There is one potential advantage of a special medical account could have (but that the HSA's don’t currently have): the ability to give virtually unlimited credit. The account could be like a credit card with either positive or negative balance. Unlike ordinary credit cards that would limit your debt, this one could be virtually unlimited since presumably no one would really want to run up a huge medical debt unless they needed to. The advantage here is that in an emergency, people could get immediate care without the hospital needing to find out how the patient would pay for this care (an important consideration). People could just show their medical credit cards and get immediate care.


  • Hiren Shah wrote (in another post but intended for this post):
    Very comprehensive and informative write up I must say.

    Since you have started with Bush, should not one add that following wrong policies like the Iraq war which can prove hazardous to a lot of families from health perspective.

    what you have written is looking at the problem from the effect level whereas to solve any problem one has to contemplate at the cause level. In short, Bush is beating about the bush.

    By Blogger Michael Higgins, at 11:02 AM  

  • Hi Hiren
    The issue of the cause of chronic disease is interesting. Most chronic diseases have the very real possiblity of moral hazard - ie the insured person increased the risk of the disease by his/her own willful negligence. For example HIV (careless sex), Diabetes (obesity), heart disease (obesity - too much cholestorol), cancer (smoking).

    I would argue that social insurance for chronic diseases should make allowance for people who keep themselves healthy by good habits. So people who are obese, or smokers, or heavy drinkers would pay more premiums.

    It is just like a reckless driver has to pay more in auto insurance. Other people shouldn't have to pay for the risks that you take.

    By Blogger Michael Higgins, at 11:11 AM  

  • It is said about democracy that people get the government they deserve. The inequitable, unworkable and unsustainable American health system is also a system that people deserve.
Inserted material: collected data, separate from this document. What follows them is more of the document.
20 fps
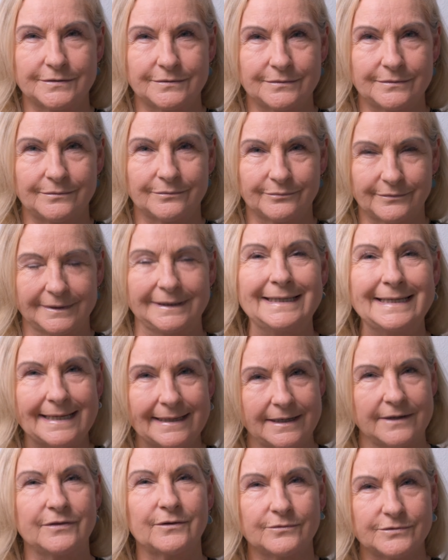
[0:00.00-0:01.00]
to really
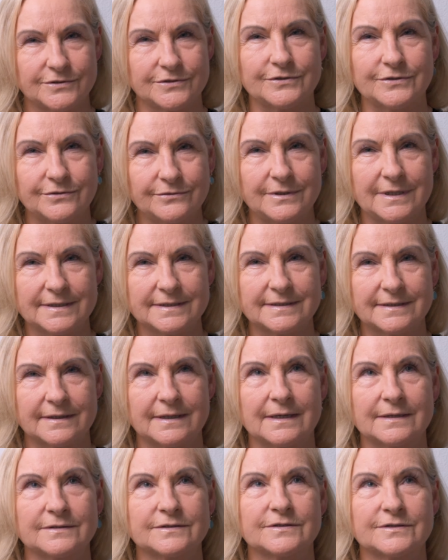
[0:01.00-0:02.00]
getting those newness
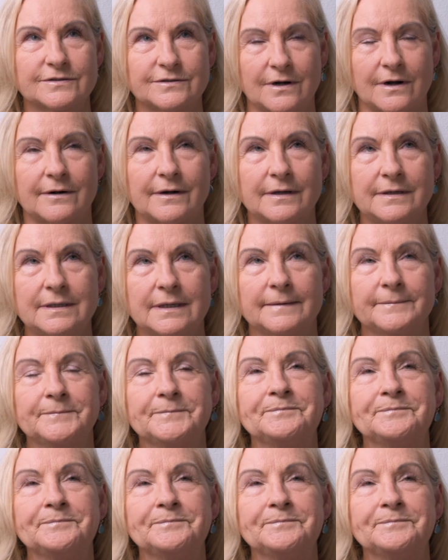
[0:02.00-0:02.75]
things started.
    Whether we Americans realize it or not, it is our ever increasing demand for better and better services, and our unbridled consumerism, that have created the Ferrari health system that no society can fund perpetually. As my orthopaedic surgeon friend likes to say, especially after a couple of Black Labels, "I have 70-year old patients who complain to me that their knee replacement was not done properly because now they cannot play tennis." What a sense of entitlement! At age 70, I should be able to play tennis as vigorously as I did at 60! And let medical science provide me with that ability, AT WHATEVER COST!

    Medical malpractice awards contribute far less to our high medical costs than this ongoing drive for Ferrari medicine for all. It is as impractical as each neighborhood demanding an expressway within a 2-minute drive or a Harvard quality education for one and all.

    I think HSA is such a band-aid solution to a problem that is really caused by our mindset. We the "insured" demand perfection from medical science, we want the best care this country can offer, and yet we don't look at the 44 million uninsured Americans who will gladly settle for any type of medical care.

    By Anonymous Anonymous, at 1:25 PM  

  • Hi Sarat Dayal
    I agree for the most part except I am sure that if people did pay a bit more for health care they would think twice about spending so much for certain proceedures.